Heapify: A Linear-Time Operation
- Show Floyd's heapify is a linear-time operation.
Each node, in Floyd's algorithm, in the worst case, sinks to become a leaf. The sink operation involves repeatedly (recursively) swapping the value with one of the children. Let's make the following observation:
Each node at height $h$ makes at most $h$ swaps (down).
So if you are a leaf, at height $h=0$, you make no swaps down. If you are one level higher, at height $h=1$, you make at most one swaps down. And so on. Let's make the following observation:
In a complete binary tree with $n$ nodes, there are $\left \lceil \frac{n}{2} \right \rceil$ nodes at height $h=0$ (leaves), $\left \lceil \frac{n}{4} \right \rceil$ nodes at height $h=1$, $\left \lceil \frac{n}{8} \right \rceil$ nodes at height $h=2$, $\dots$
In general, there are at most $\left \lceil \frac{n}{2^{h+1}} \right \rceil$ nodes of height $h$, so the cost of building a heap is
$$ \sum_{h=0}^{\left \lfloor \lg n \right \rfloor} \left \lceil \frac{n}{2^{h+1}} \right \rceil \Omicron(h) $$
We can rewrite the above expression as
$$ O \left ( \sum_{h=0}^{\left \lfloor \lg n \right \rfloor} \left \lceil \frac{n}{2^{h+1}} \right \rceil h \right ) $$
Since $n$ does not depend on the value of $h$, it can be moved out of the fraction
$$ O \left ( n \sum_{h=0}^{\left \lfloor \lg n \right \rfloor} \left \lceil \frac{h}{2^{h+1}} \right \rceil \right ) $$
Further observe that $\left \lceil \frac{h}{2^{h}\times 2} \right \rceil < \frac{h}{2^{h}}$ and we can use the upper-bound within big-O notation.

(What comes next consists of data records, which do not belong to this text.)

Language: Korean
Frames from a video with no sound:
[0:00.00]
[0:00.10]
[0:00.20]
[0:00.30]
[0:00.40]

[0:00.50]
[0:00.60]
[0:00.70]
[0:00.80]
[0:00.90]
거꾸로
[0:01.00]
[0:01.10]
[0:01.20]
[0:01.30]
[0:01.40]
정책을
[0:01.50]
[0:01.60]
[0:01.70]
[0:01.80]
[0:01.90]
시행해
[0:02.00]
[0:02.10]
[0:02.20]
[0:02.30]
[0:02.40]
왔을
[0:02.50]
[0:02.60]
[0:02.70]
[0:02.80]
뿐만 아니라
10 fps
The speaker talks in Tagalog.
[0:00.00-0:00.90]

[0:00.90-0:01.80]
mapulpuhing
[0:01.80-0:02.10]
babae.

$$ O \left ( n \sum_{h=0}^{\left \lfloor \lg n \right \rfloor} \frac{h}{2^{h}} \right ) $$
Moreover,
$$ \sum_{h=0}^{\left \lfloor \lg n \right \rfloor} \frac{h}{2^{h}} < \sum_{h=0}^{\infty} \frac{h}{2^{h}} $$
And, we can use the upper-bound within big-O notation: $$ O \left ( n \sum_{h=0}^{\infty} \frac{h}{2^{h}} \right ) $$ It turns out the summation converges to $2$: (It is beyond the scope of this course to prove this, but you can check it out on Wolfram Alpha.)

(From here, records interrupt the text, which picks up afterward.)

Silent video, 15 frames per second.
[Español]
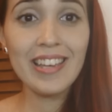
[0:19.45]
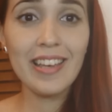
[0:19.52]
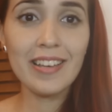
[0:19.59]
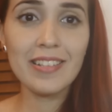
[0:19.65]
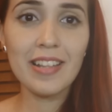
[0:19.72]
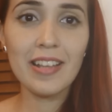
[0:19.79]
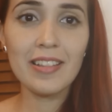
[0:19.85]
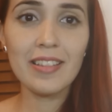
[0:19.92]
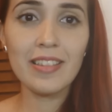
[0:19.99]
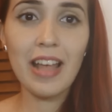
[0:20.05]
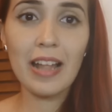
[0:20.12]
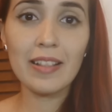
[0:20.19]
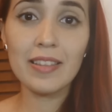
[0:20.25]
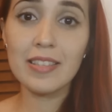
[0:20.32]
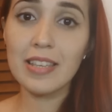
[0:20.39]
y este
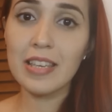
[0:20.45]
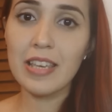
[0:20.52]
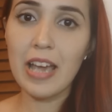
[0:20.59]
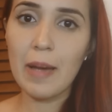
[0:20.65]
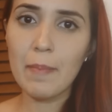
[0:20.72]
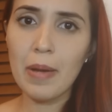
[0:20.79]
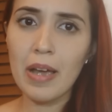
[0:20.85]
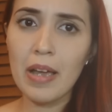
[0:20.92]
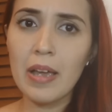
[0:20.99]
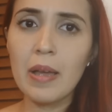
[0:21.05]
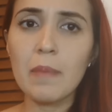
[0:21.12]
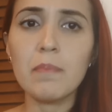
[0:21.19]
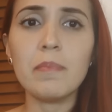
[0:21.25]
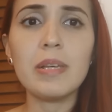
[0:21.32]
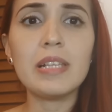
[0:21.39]
tap se llama
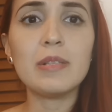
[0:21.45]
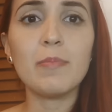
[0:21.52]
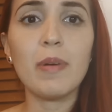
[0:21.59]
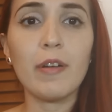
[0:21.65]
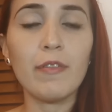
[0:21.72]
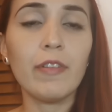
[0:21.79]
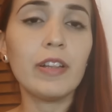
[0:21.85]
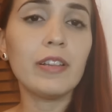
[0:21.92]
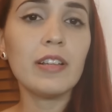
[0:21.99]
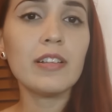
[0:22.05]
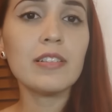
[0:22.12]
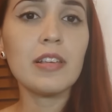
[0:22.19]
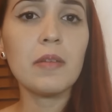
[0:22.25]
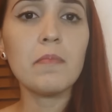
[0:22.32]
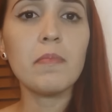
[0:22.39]
mis
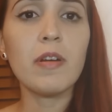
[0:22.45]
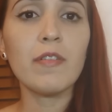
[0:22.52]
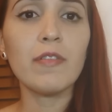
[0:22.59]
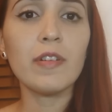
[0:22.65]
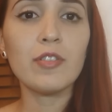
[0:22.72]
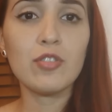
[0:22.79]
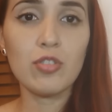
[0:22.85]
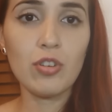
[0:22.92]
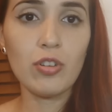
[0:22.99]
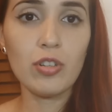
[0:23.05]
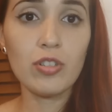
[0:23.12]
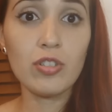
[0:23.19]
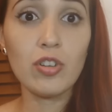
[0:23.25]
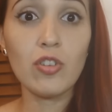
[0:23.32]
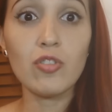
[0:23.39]
perfectas
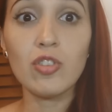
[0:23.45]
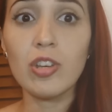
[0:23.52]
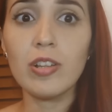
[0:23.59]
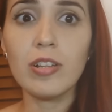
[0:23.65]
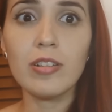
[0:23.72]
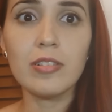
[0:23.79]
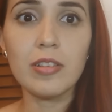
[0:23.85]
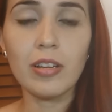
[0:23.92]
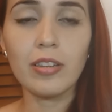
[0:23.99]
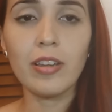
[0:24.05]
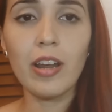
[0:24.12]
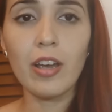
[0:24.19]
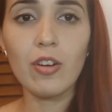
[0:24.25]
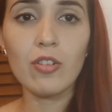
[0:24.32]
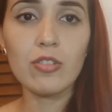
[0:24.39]
imperfecciones. Consiste en decir
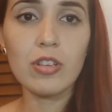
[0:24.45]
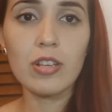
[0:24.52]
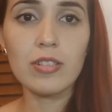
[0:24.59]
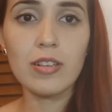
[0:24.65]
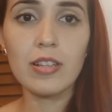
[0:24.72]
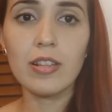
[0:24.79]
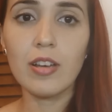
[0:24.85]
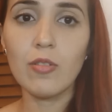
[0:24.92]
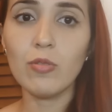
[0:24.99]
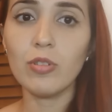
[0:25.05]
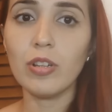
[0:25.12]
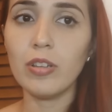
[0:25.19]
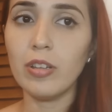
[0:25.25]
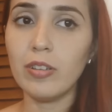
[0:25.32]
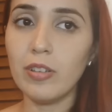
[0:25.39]
tres cosas que te
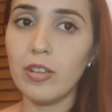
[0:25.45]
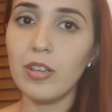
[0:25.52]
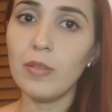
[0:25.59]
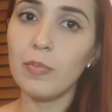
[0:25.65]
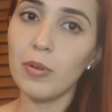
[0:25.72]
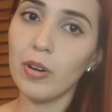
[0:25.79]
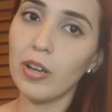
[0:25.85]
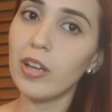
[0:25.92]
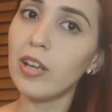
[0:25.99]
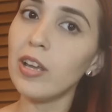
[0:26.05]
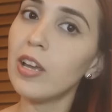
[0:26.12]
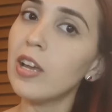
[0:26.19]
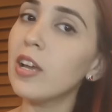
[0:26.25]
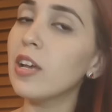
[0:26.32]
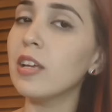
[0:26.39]
gustan de ti y por qué,
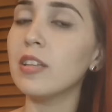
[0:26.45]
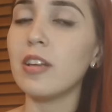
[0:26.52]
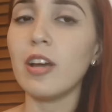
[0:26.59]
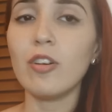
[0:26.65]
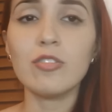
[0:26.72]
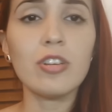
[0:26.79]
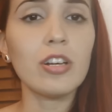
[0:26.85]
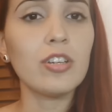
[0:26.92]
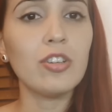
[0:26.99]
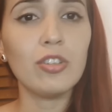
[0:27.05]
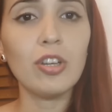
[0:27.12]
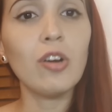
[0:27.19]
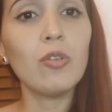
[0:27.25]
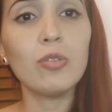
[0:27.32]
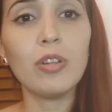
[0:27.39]
y tres cosas que
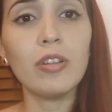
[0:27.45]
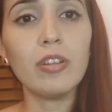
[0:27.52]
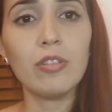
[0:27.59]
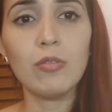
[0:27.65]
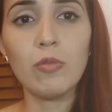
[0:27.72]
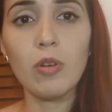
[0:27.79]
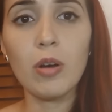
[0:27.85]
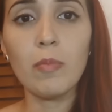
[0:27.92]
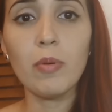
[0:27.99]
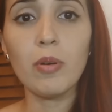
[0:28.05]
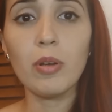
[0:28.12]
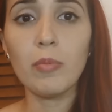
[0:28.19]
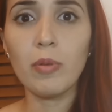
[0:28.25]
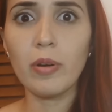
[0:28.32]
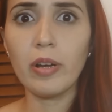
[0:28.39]
no te gustan de tu
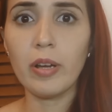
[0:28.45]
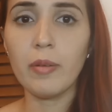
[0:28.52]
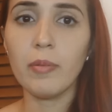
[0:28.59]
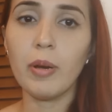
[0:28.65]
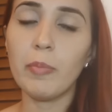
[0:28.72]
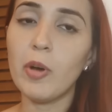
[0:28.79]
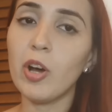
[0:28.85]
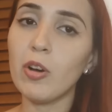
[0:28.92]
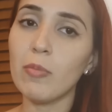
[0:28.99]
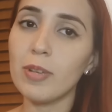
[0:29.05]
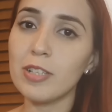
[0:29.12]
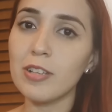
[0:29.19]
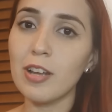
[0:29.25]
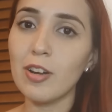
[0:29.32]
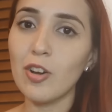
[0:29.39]
cuerpo y por qué. Vamos a
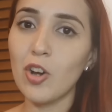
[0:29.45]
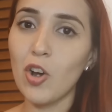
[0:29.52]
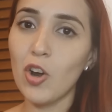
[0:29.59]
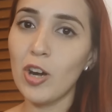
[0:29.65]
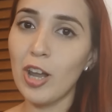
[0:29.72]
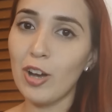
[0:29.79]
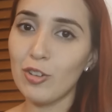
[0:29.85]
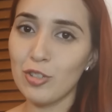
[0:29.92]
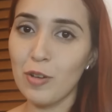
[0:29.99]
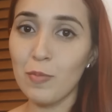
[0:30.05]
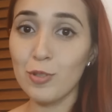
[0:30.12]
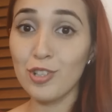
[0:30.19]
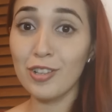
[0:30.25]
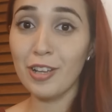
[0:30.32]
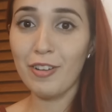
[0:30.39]
comenzar con las
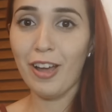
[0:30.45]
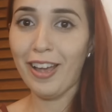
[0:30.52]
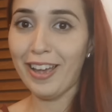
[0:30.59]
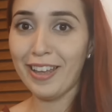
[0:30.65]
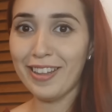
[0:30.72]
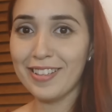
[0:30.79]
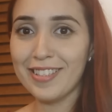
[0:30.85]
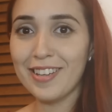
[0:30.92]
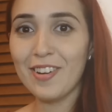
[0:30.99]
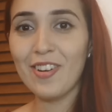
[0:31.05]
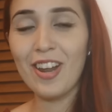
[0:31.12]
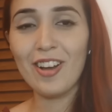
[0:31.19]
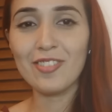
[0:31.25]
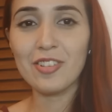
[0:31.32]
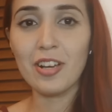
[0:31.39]
cosas positivas, es decir,
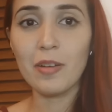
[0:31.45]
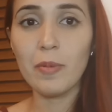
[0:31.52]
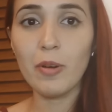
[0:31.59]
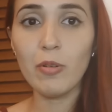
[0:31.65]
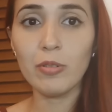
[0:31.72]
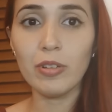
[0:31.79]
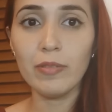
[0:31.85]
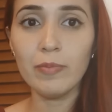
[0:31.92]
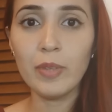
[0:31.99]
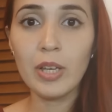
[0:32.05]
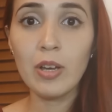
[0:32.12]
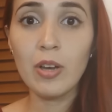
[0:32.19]
con las cosas que me gustan.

$$ \sum_{h=0}^{\infty} \frac{h}{2^{h}} = 2 $$
Therefore, we get the following which means the heapify operation is linear time.

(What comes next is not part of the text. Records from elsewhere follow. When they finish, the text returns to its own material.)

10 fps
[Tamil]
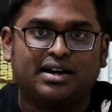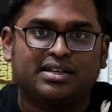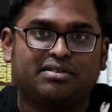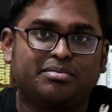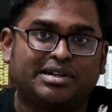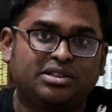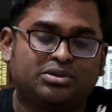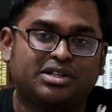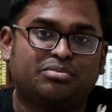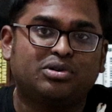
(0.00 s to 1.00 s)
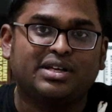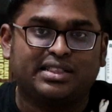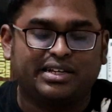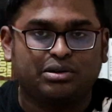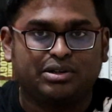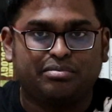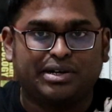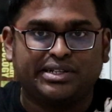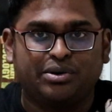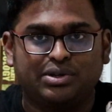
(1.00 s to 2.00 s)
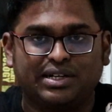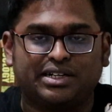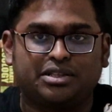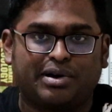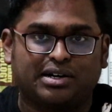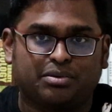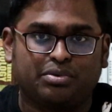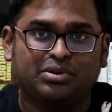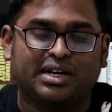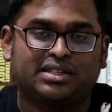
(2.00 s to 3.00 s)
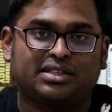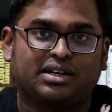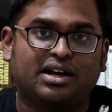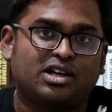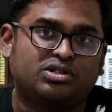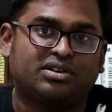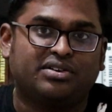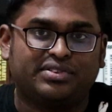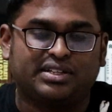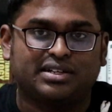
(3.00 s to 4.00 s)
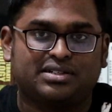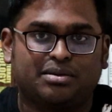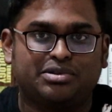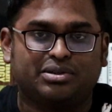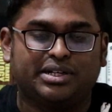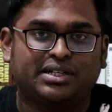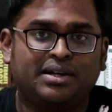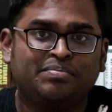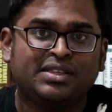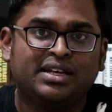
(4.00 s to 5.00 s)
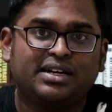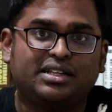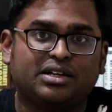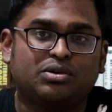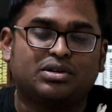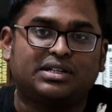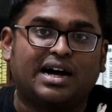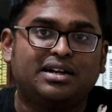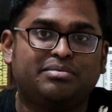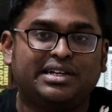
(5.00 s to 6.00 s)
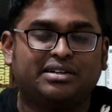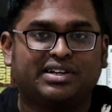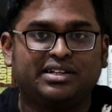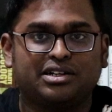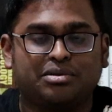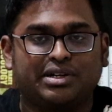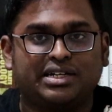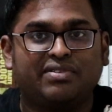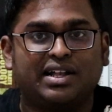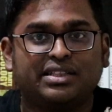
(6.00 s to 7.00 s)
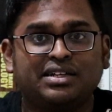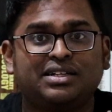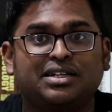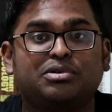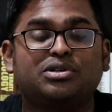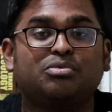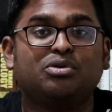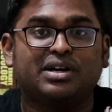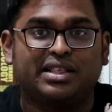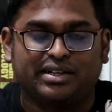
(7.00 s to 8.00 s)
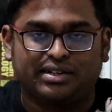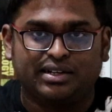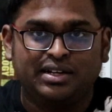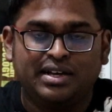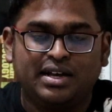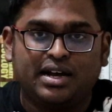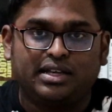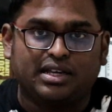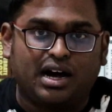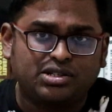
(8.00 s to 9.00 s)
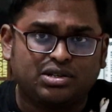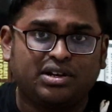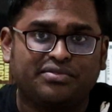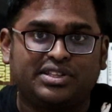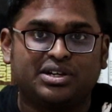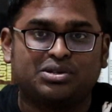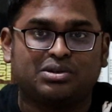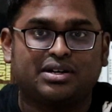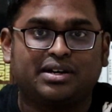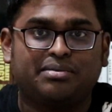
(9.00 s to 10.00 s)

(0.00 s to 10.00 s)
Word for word: அதாவது மனிதனுடைய மூதாதிரிகளோட மண்டை ஓடுகள் எடுத்து பார்க்குறப்போ உதாரணத்திற்கு ஆஸ்ட்ரோலோபித்திகஸ் அப்படின்னு சொல்லிட்டு கிட்டத்தட்ட ஒரு நாலு மில்லியன் வருடங்களுக்கு முன்னாடி வாழ்ந்த நம்மளோட மூதாதையர்கள் இந்த ஆஸ்ட்ரலோபித்திகஸோட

$$ O \left ( n \times 2 \right ) = O \left ( n \right ) $$
A more intuitive analysis
Let's consider a perfect binary tree; here is a less accurate but more intuitive analysis:
Height | #nodes | worst-case #swaps | Total work |
---|---|---|---|
$0$ | $n/2$ | $n/2 \times 0 = 0$ | $0$ |
$1$ | $n/4$ | $n/4 \times 1 = n/4$ | $n/4$ |
$2$ | $n/8$ | $n/8 \times 2 = n/4$ | $n/2$ |
$3$ | $n/16$ | $n/16 \times 3$ is close to $n/8$ | $n/2 + n/8$ |
$4$ | $n/32$ | $n/32 \times 4 = n/8$ | $n/2 + n/4$ |
$5$ | $n/64$ | $n/64 \times 5$ is close to $n/16$ | $n/2 + n/4 + n/16$ |
$6$ | $n/128$ | $n/128 \times 6$ is close to $n/16$ | $n/2 + n/4 + n/8$ |
$\vdots$ | $\dots$ | $\dots$ | $n/2 + n/4 + n/8 + \dots$ |
The summation for total work is in $\Omicron(n)$.
Resources
For a more detailed analysis of Floyd's algorithm, refer to Page 157 (Chapter 6, Section 3) of CLRS.